Opens today in Manhattan
Directed by Sturla Gunnarsson
102 minutes


A more accurate title of this conceptually anemic if prettily mounted take on the Scandinavian epic might be ''Beowulf & the Vixen.'' Directed by Sturla Gunnarsson, a Canadian resident of Icelandic birth, this English-language version of the poem boils the classic text down into a generic action flick, complete with sweeping Icelandic vistas, clanging fights, galloping horses, a chiseled hero and a witchy woman who keeps her front door unlocked for both the good guy and the bad. Every so often a severed head lazily rolls across the frame, though alas not often enough.

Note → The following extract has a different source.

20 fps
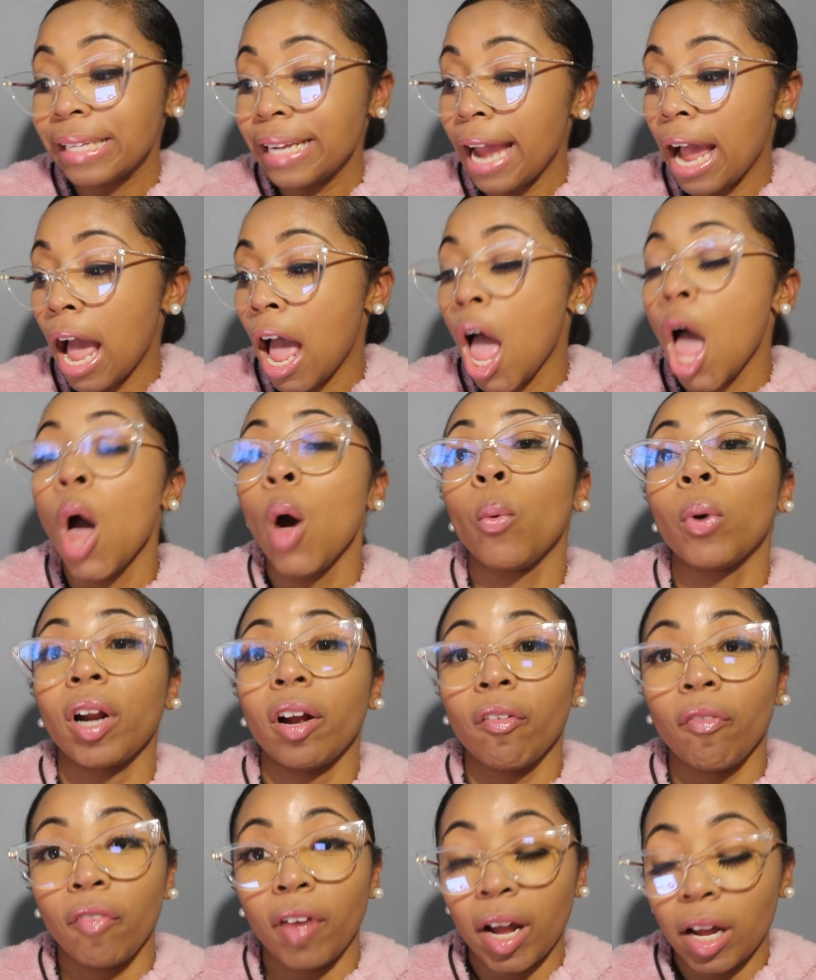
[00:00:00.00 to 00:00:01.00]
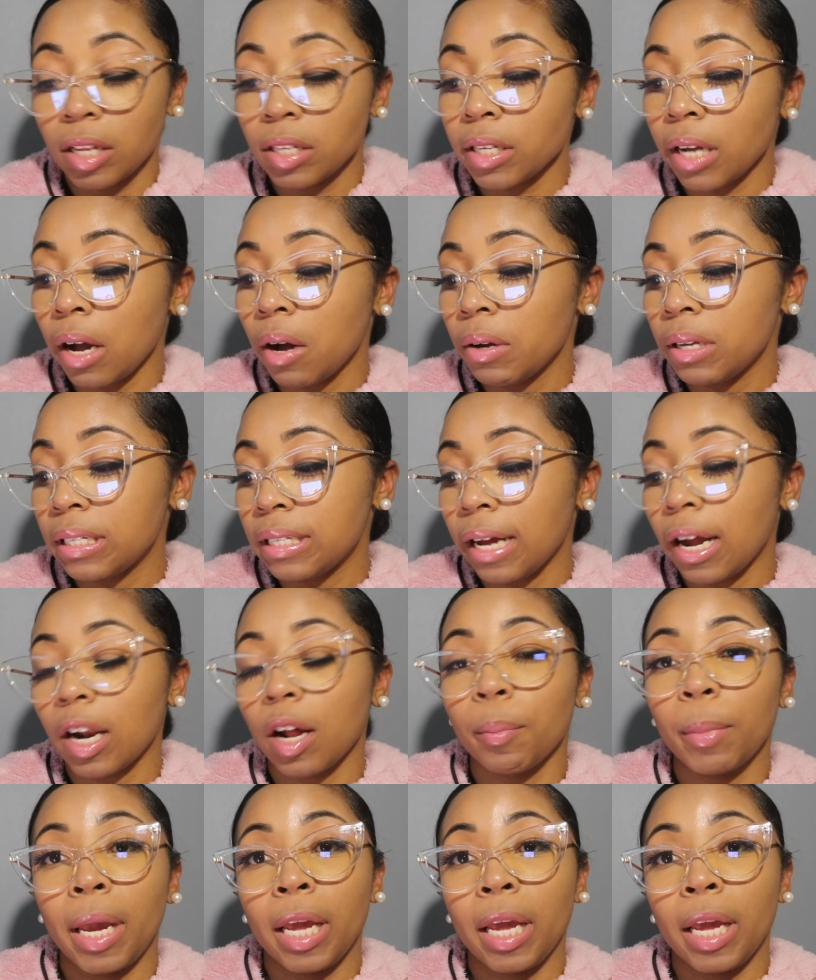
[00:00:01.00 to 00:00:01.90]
yeah, what I found out is that I'm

Written at some point between the seventh and 10th centuries, the original ''Beowulf'' tells the story of a warrior who saves the Danes from the great monster Grendel and the creature's vengeful mother before succumbing, decades later, to a dragon. Grendel is dead about a quarter of the way into the narrative, but perhaps because he has the makings of such a juicy threat he remains alive for most of the film. Keeping the monster alive also dovetails with the action-film formula in which a hero (the dashing Gerard Butler as Beowulf) battles a villain (the imposing Ingvar Sigurdsson as Grendel) while simultaneously learning some inevitable life lessons on his way to the deadly climax.

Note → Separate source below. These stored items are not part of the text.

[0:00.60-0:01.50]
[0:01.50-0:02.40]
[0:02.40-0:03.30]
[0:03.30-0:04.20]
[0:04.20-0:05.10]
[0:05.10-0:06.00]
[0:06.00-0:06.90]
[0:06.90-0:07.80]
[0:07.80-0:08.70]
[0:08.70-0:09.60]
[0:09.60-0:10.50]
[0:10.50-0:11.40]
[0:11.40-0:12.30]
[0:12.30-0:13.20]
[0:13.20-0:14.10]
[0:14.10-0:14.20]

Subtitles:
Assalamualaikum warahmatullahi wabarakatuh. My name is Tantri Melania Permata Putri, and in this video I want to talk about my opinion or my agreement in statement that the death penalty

The chief lesson imparted here by the screenwriter Andrew Rai Berzins is that this Grendel is not a mythic force with a direct line back to Cain, but akin to a persecuted, disappointingly human (if hairy) ethnic minority. Grendel kills not because he is a demon, the necessary embodiment of all that humans fear, but because when he was just a small fleck of blond fuzz, a Dane king (Stellan Skarsgard, beet-red and yowling) murdered his father. With all the mystery and meaning sucked from the story, the filmmakers do what filmmakers often do when faced with their own lack of imagination: they toss a little sex in with the violence, which here means that poor Sarah Polley, as the friendly neighborhood witch, has to bat her lashes at two opponents better suited to batting each other.

''Beowulf & Grendel'' is rated R (Under 17 requires accompanying parent or adult guardian). Adult language, rolling heads and miscellaneous violence.